Впрочем, сейчас не об этом, а о нашей встрече с генералом. Когда мы все вместе вошли в кабинет комкора, то Крапивин, ссутулившийся пожилой человек в расстёгнутом генеральском мундире, сидел за столом и подписывал какие-то документы. Стоим навытяжку, ожидаем. Наконец, спустя пару минут, генерал расписался в последней бумажке и поднял на нас свои покрасневшие от недосыпания глаза. Он неспешно оглядел нас и спросил:
— Как настроение, воины?
Ему ответил Исмаил:
— Не очень, товарищ генерал. Сами понимаете почему.
— Конечно, понимаю, — невесело усмехнулся он, — про ваши бои от самой Зольской я знаю, пленные горцы рассказали, как всё дело было. — Генерал почесал небритый подбородок. — Вы отличные солдаты и выполнили свою работу очень хорошо, и даже несмотря на предательство не посрамили нашу воинскую славу. Посему все вы отправляетесь домой, на вашу бригадную базу в станице Павловской, и примете участие в возрождении батальона спецназначения.
— Разрешите вопрос, товарищ генерал-лейтенант? — обратился я к Крапивину.
— Да, сержант.
— Что насчёт тел наших павших товарищей, которые в эти дни погибли?
— Через час они будут похоронены в общей могиле, которая готовится за территорией лагеря.
— Разрешите просьбу? — Генерал кивнул, мол, валяй, и я продолжил: — Разрешите наших воинов похоронить отдельно.
Крапивин встал из-за стола, подошёл ко мне вплотную и, глядя прямо в глаза, спросил:
— Зачем?
— Мы хотим поставить на месте захоронения своих друзей памятник и сделать эту могилу нашей батальонной святыней.

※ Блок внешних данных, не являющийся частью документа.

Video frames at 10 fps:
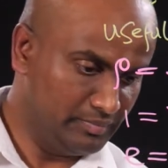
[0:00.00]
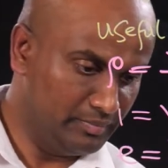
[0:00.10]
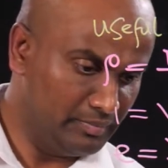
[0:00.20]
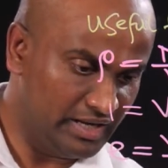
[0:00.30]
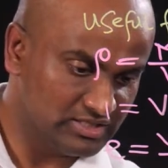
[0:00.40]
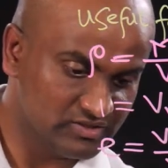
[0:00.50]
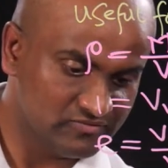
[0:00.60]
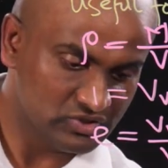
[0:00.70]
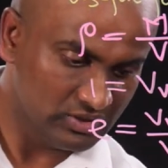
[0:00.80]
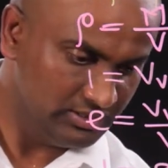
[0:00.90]
mass of
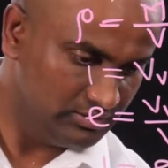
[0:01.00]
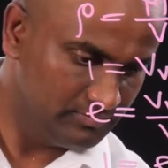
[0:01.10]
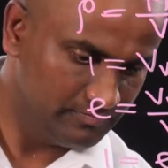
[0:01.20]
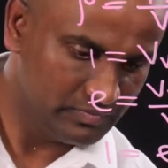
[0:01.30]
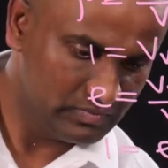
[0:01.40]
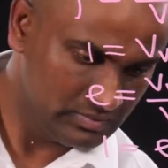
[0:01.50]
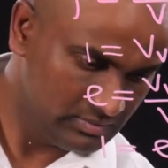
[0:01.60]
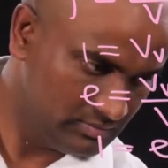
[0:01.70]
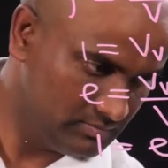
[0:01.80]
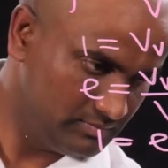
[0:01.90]
solid.
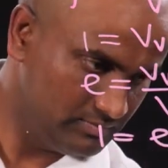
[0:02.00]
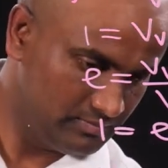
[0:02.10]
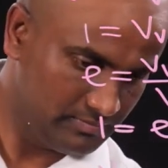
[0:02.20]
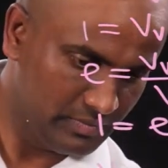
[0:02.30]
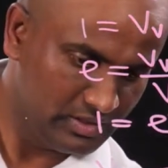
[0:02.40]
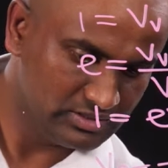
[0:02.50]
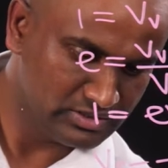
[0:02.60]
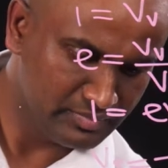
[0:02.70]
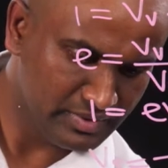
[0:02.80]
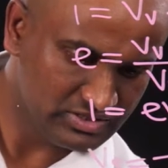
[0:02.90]
So
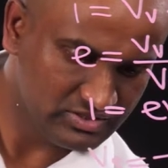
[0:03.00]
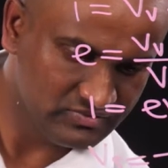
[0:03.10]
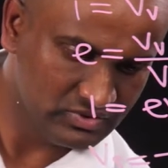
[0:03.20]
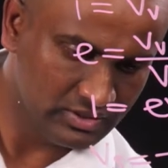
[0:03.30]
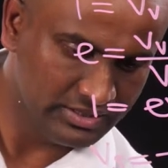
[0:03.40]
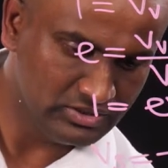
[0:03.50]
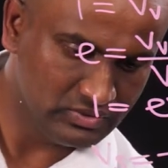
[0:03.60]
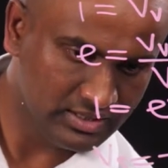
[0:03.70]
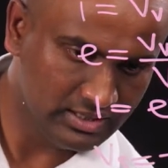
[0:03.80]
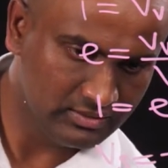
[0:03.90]
the mass of solid, to
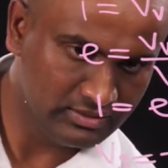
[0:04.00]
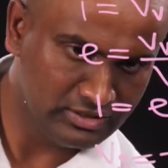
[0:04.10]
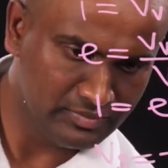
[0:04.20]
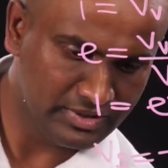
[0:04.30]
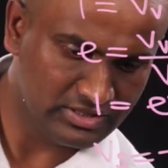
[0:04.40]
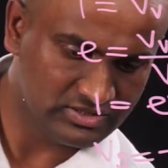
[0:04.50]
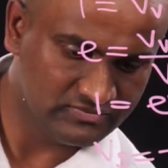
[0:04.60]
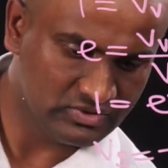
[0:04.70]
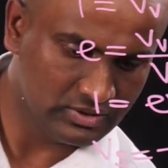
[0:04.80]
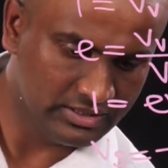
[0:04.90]
calculate the mass of
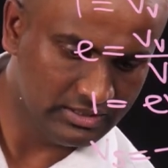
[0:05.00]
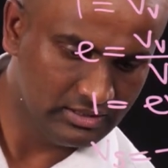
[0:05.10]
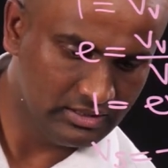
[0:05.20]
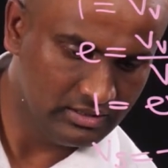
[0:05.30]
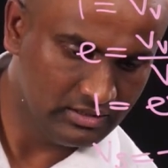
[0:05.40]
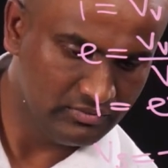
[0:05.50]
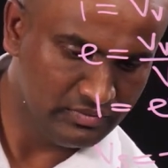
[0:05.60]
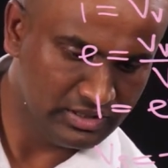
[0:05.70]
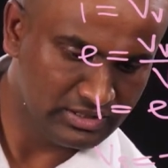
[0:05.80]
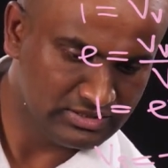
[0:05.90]
solid,
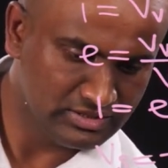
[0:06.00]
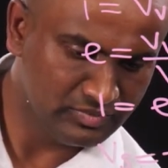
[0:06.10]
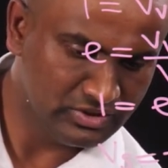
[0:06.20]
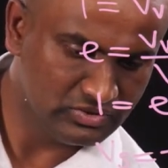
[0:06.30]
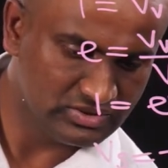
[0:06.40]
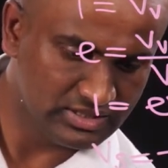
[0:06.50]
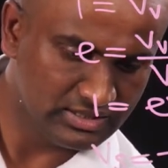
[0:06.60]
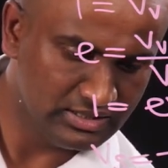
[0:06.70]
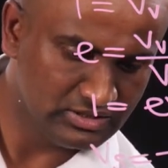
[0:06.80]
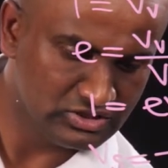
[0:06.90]
we can simply use the
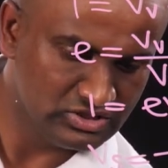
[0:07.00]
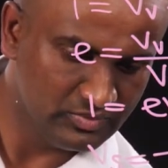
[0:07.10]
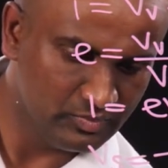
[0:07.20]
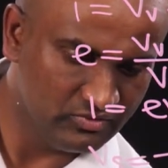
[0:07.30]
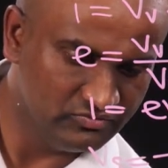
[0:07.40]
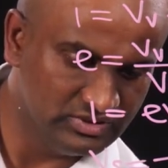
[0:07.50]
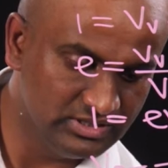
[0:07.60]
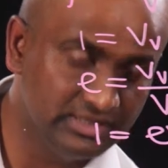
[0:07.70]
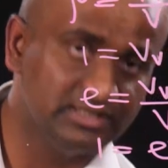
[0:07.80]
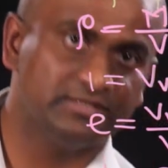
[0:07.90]
relationship of
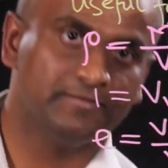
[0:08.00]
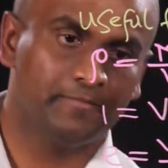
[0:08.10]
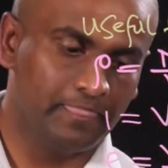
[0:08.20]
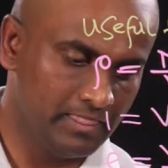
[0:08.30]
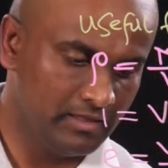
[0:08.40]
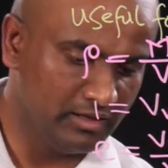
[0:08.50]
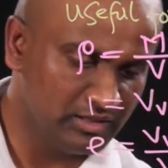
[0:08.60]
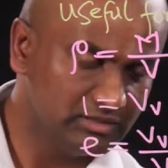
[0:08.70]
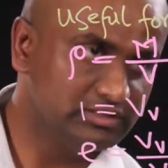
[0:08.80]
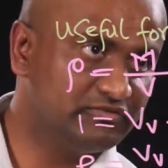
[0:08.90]
GS.
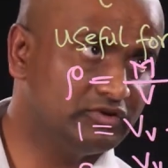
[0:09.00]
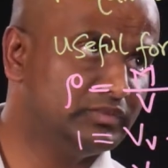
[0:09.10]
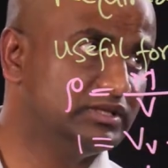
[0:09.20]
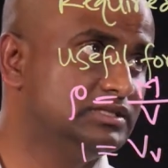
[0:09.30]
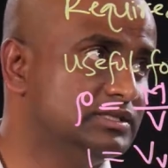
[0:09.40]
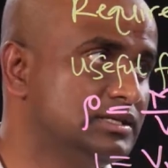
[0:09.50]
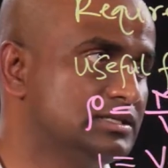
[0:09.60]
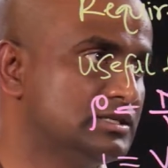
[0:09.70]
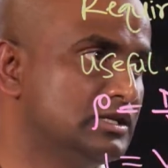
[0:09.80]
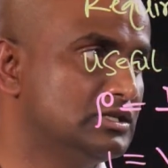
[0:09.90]
Yeah, from the
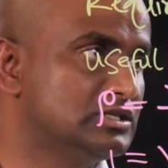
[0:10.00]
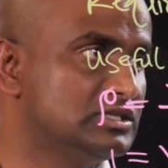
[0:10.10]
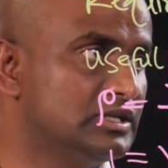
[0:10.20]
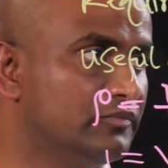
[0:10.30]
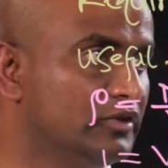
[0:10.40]
GS relationship we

— Ты считаешь, что все остальные не достойны того, чтобы лежать рядом с вашими погибшими?
— Никак нет, но…
— Нет, сержант, все погибшие в этих боях будут лежать в одном месте, а если хотите поставить памятный знак, то ставьте на общей могиле. Нет никакого разделения меж павшими за общее дело, все погибли по-разному, но заодно.
— Я понял.
— Раз так, то в канцелярии получите проездные документы и с первым же конным обозом можете отправляться на родину. Идите.
Покинув штаб, мы получили необходимые нам бумаги и отправились на кладбище, расположенное за лагерем. Здесь, в большой яме, вырытой территориалами-штрафниками, лежали обёрнутые в белую холстину тела погибших. Кто чей, сейчас и не разберёшь, всё происходило очень буднично, без всяких речей, отпеваний и прочих ритуалов. Люди жили, люди погибли, и теперь их место — эта общая могила на краю базового лагеря Кавказского экспедиционного корпуса.
Всё было готово к погребению. Появился офицер, невысокого роста крепыш из разведбата нашей бригады, и с ним наряд бойцов, вооружённых карабинами. Капитан даёт команду, и работяги сноровисто закапывают могилу. Спустя десять минут только невысокий, не более полуметра в высоту, холмик указывает на место захоронения. Вновь звучит команда офицера, солдаты дали в воздух три залпа из карабинов, а мы поддержали этот последний салют в честь павших из своих пистолетов. Капитан с солдатами покинул это место, вслед за ним с лопатами на плече ушли территориалы, и мы остались одни.
Наше тягостное молчание нарушил Исмаил:
— Мне служить всего две недели осталось. Как буду свободен, так на охоту за Геной Симаковым отправлюсь. Сам жить не буду, а гниду эту достану. Матерью своей, которой не видел никогда, клянусь, что убью этого подонка. Если у меня не выйдет, хочу, чтобы им кто-то из вас занялся. Вы как?